Olivier Dahan’s ‘La Môme (La Vie en Rose)’ (2007)


I’m often hesitant to heap praise upon performances in these biopics because I don’t think that mimicry always equals a great performance. I would rather see an actor who can accurately convey the spirit of the person even if she cannot master every mannerism. However, Marion Cotillard’s performance in La Vie en Rose as beloved French chanteuse Edith Piaf is a superb example of an actor really inhabiting, and not just mimicking, another person. She attacks the role with a ferocity and dedication that’s undeniable, and the superb make-up by Didier Lavergne only enhances her work. Cotillard deservedly won the accolades of critics as well as myriad prestigious awards, including the first Oscar for a French-language role and the first Golden Globe and BAFTA given for a foreign language role. Indeed, her performance makes La Vie en Rose worthwhile. With a less compelling lead, Olivier Dahan’s depiction of Piaf’s life would be entirely too banal to merit much attention.

Yes, Piaf led a complicated life, but as portrayed by Dahan it doesn’t seem all that different from many a tragic celebrity. Drugs, alcohol, and failed relationships are the standard fare of films about famous musicians.
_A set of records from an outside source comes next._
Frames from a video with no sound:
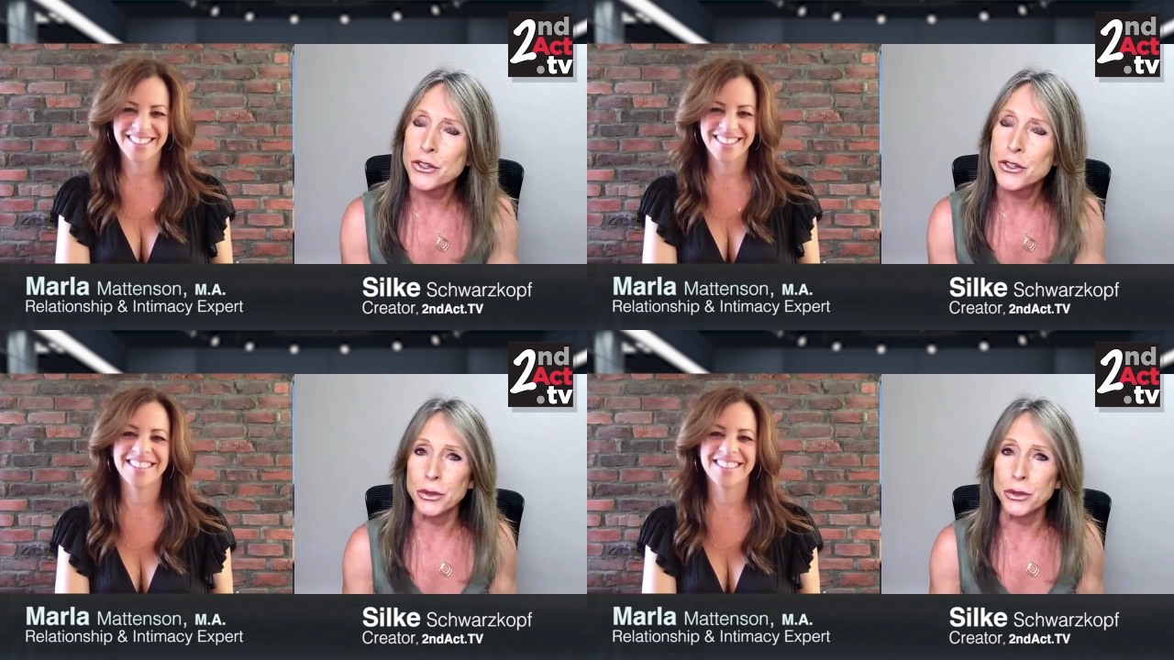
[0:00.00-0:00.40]

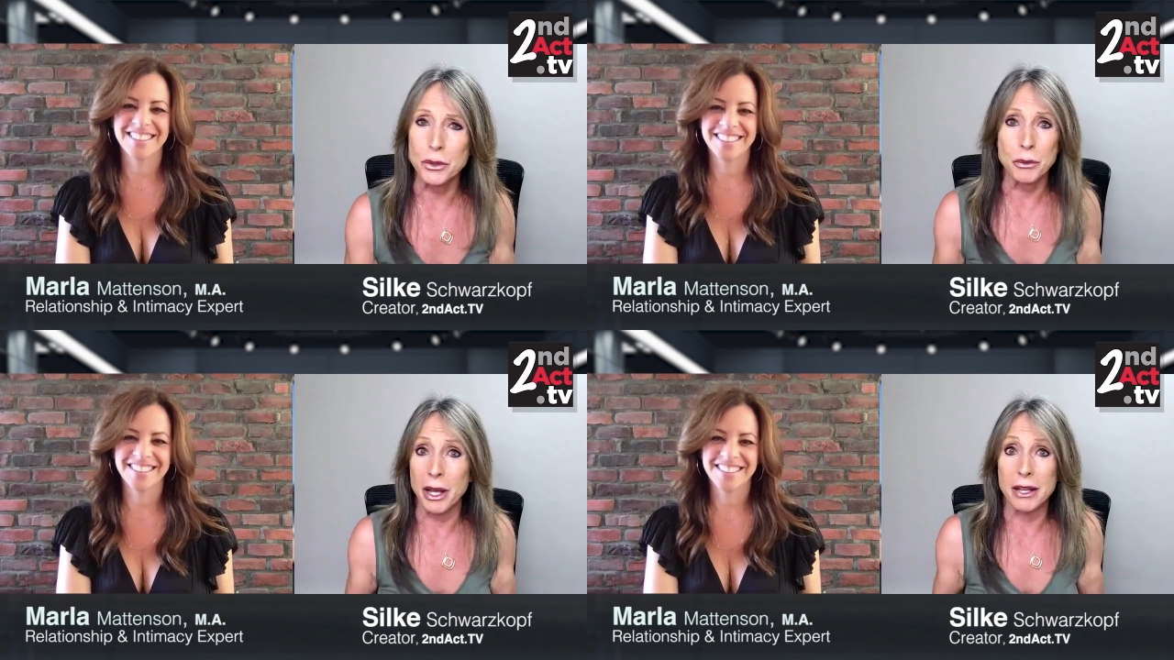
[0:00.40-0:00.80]

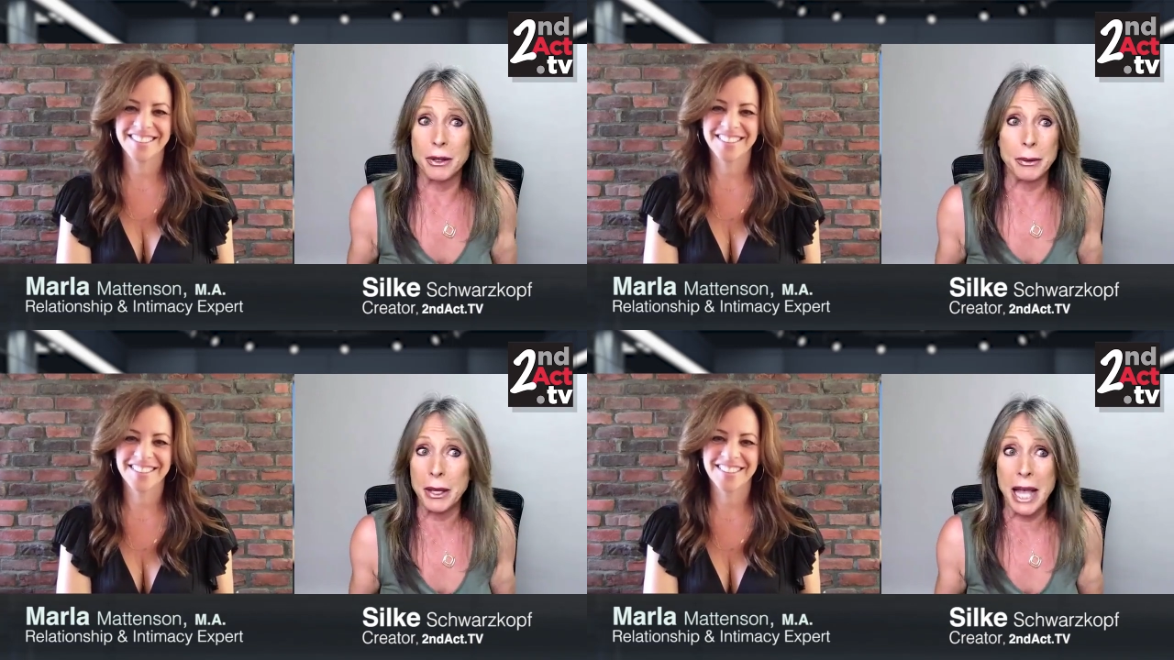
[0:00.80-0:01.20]
Speaker 1: to
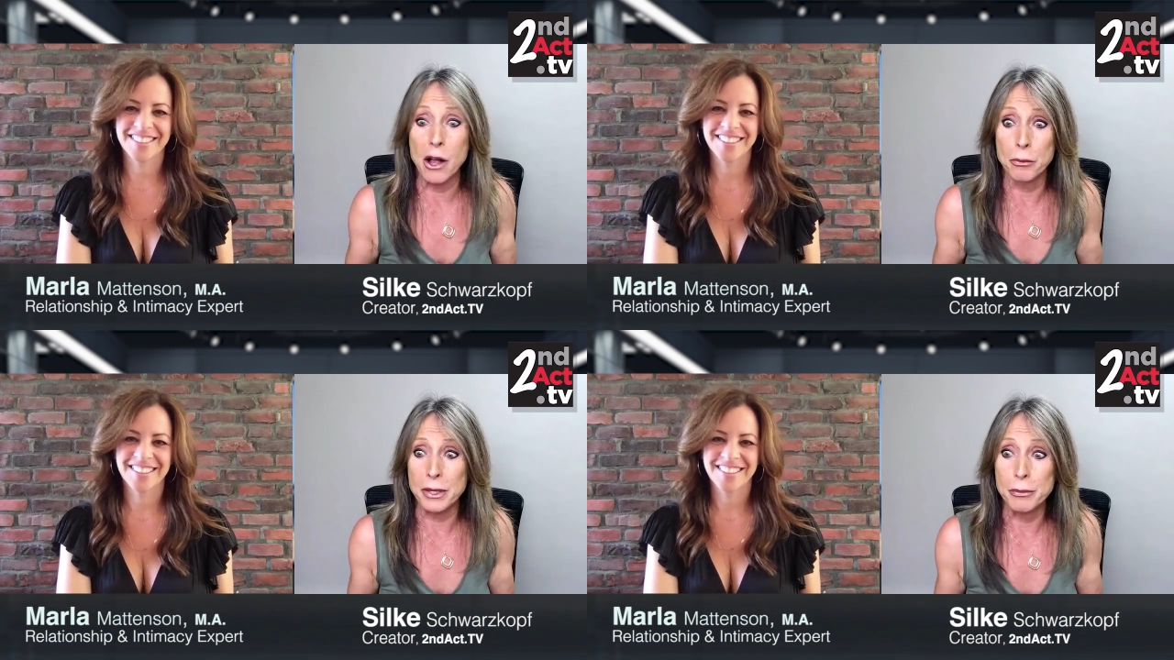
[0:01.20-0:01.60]

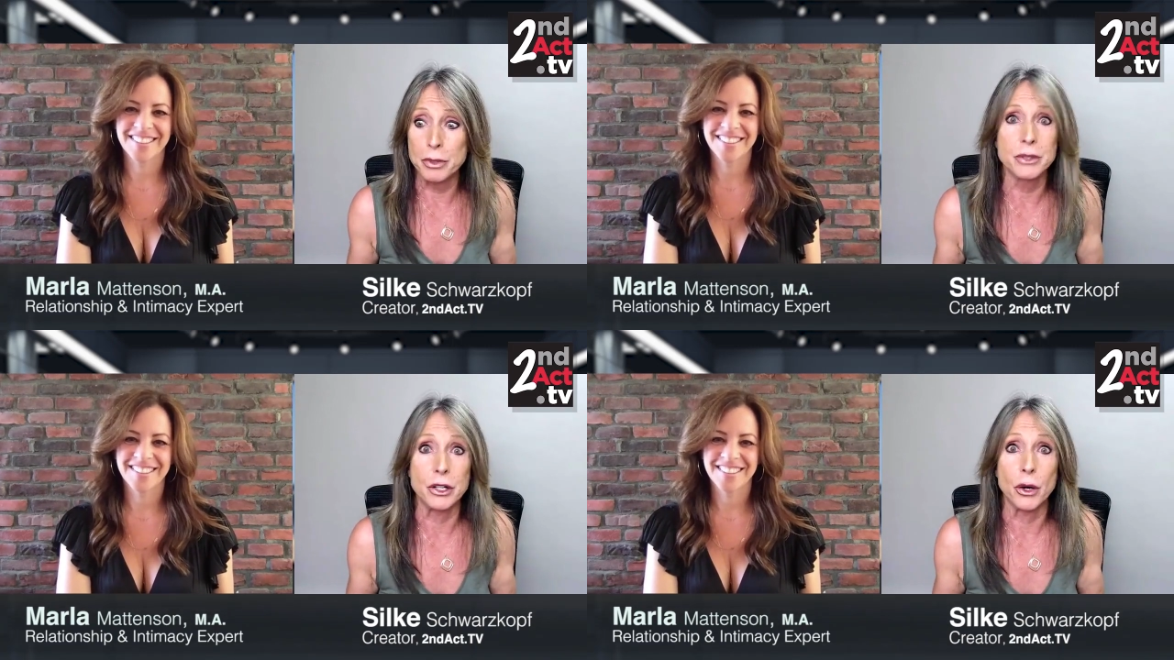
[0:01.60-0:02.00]
help
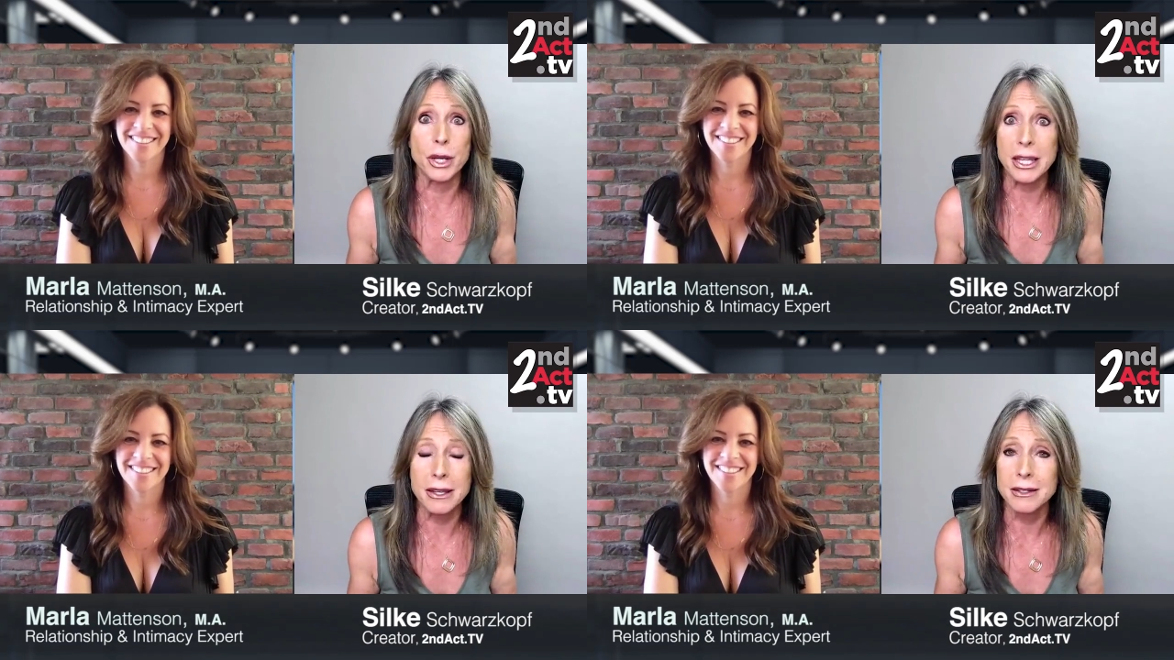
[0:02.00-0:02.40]
people, you know,
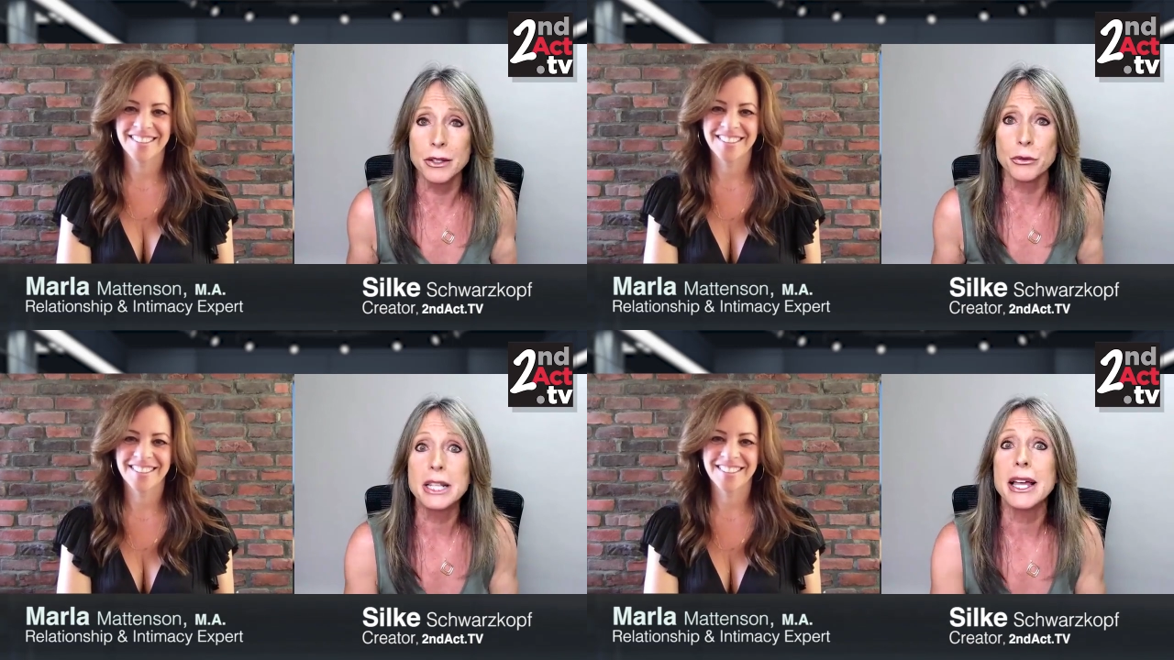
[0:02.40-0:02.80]

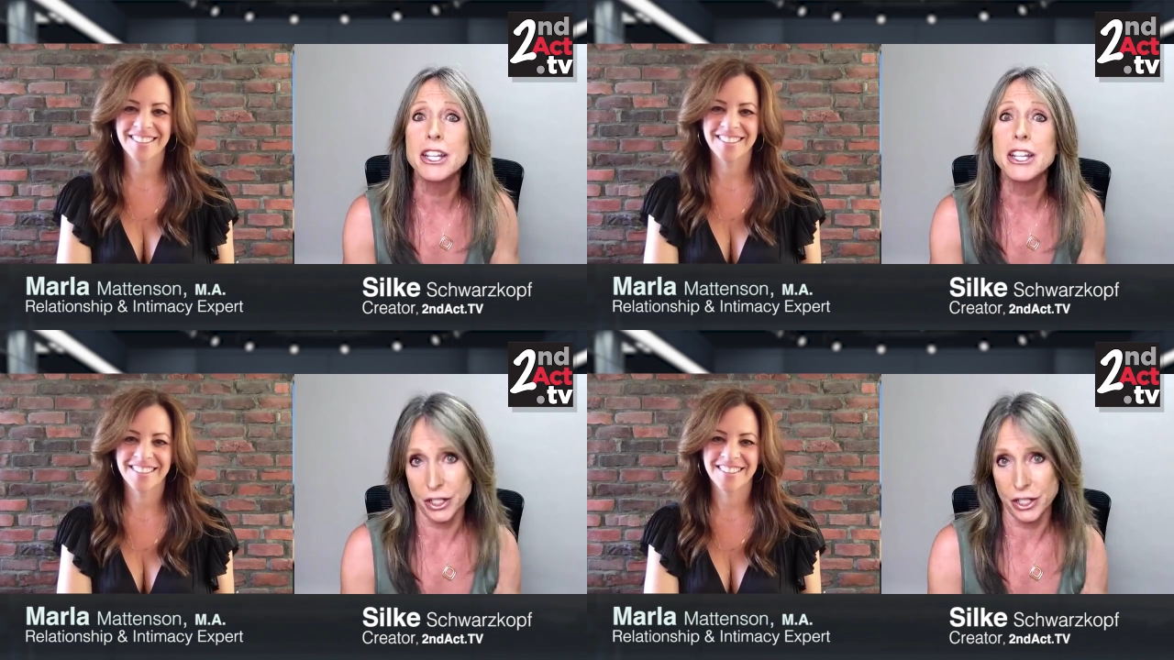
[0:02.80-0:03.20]
heal
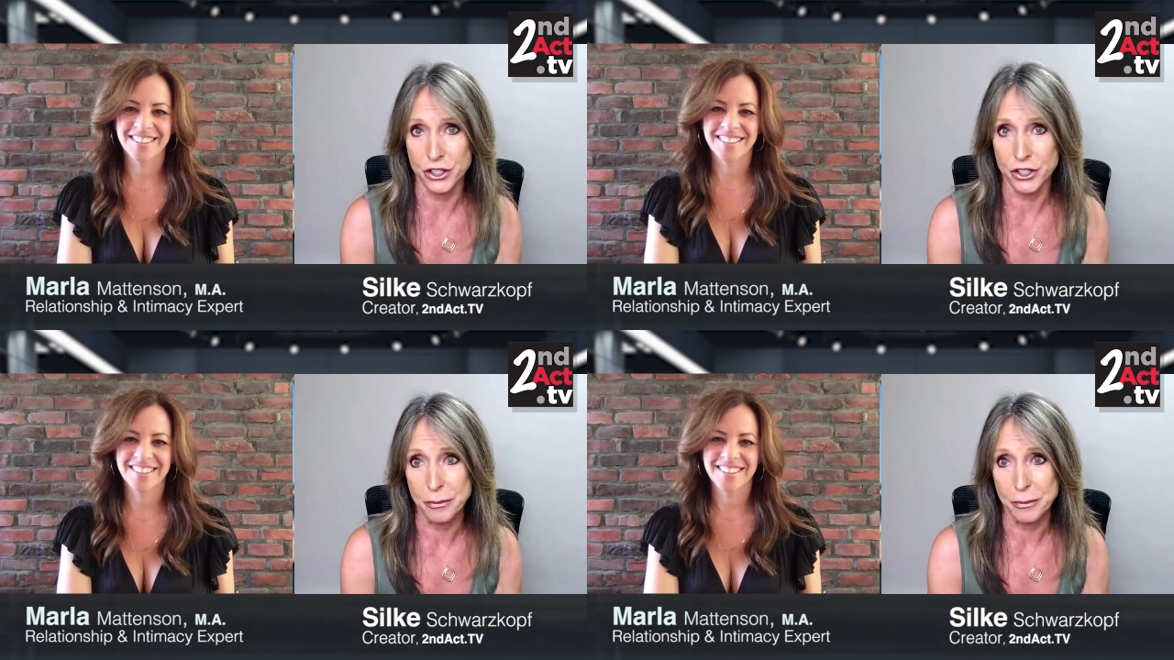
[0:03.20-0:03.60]

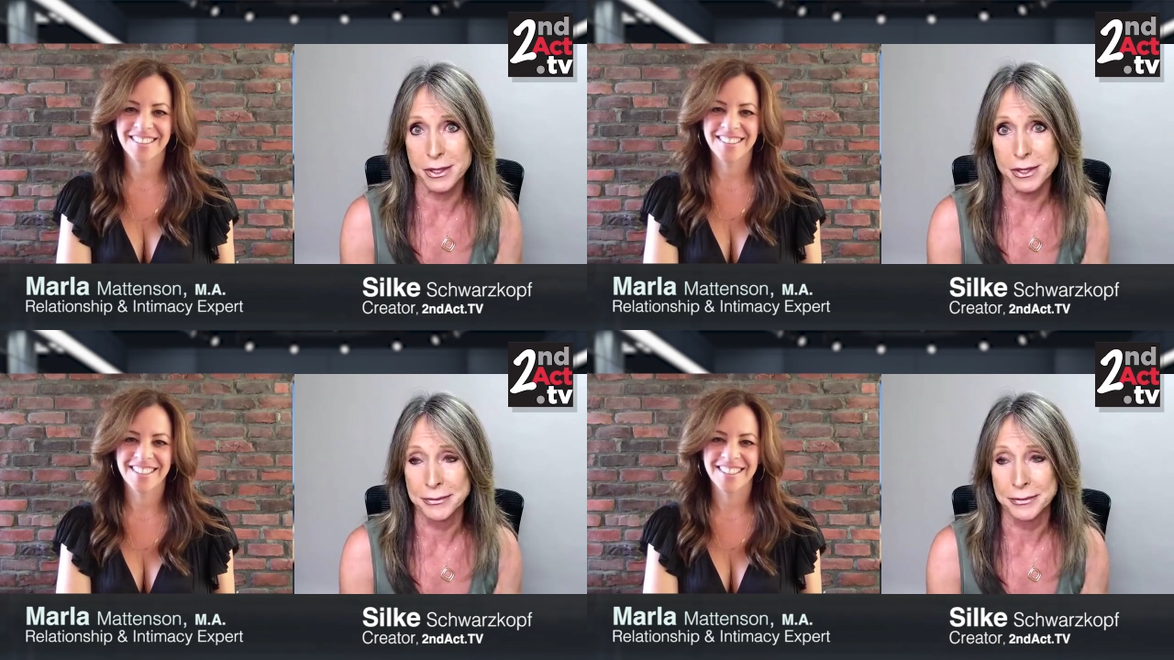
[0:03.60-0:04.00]
relationships.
Why not include Piaf’s activities during World War II? She received criticism for performing at German Forces social gatherings, but Piaf claimed that she was a member of the French Resistance. She also was instrumental in helping several people escape Nazi persecution, and supposedly posed for photos with French prisoners of war so that they could use the pictures to make fake passports. While I can see the challenge of fitting a person’s life into a film of reasonable length, even someone who only lived into her early forties, I don’t understand why Dahan would choose to omit aspects of Piaf’s life that really distinguish her experience from so many other stories of tragic geniuses. Also, for no discernible reason the narrative is nonlinear, jumping back and forth through time at random. This presentation doesn’t augment the film in any way and, in fact, I found the non-sequential approach detrimental to understanding the progression of Piaf’s life and career.

What Dahan does do right is putting Piaf’s voice at the forefront. Cotillard lip synches a number of her songs and many others are woven into the soundtrack. My enthusiasm for Piaf’s music undoubtedly increased my enjoyment of the film, but despite Cotillard’s tremendous performance I can’t say that I really liked it.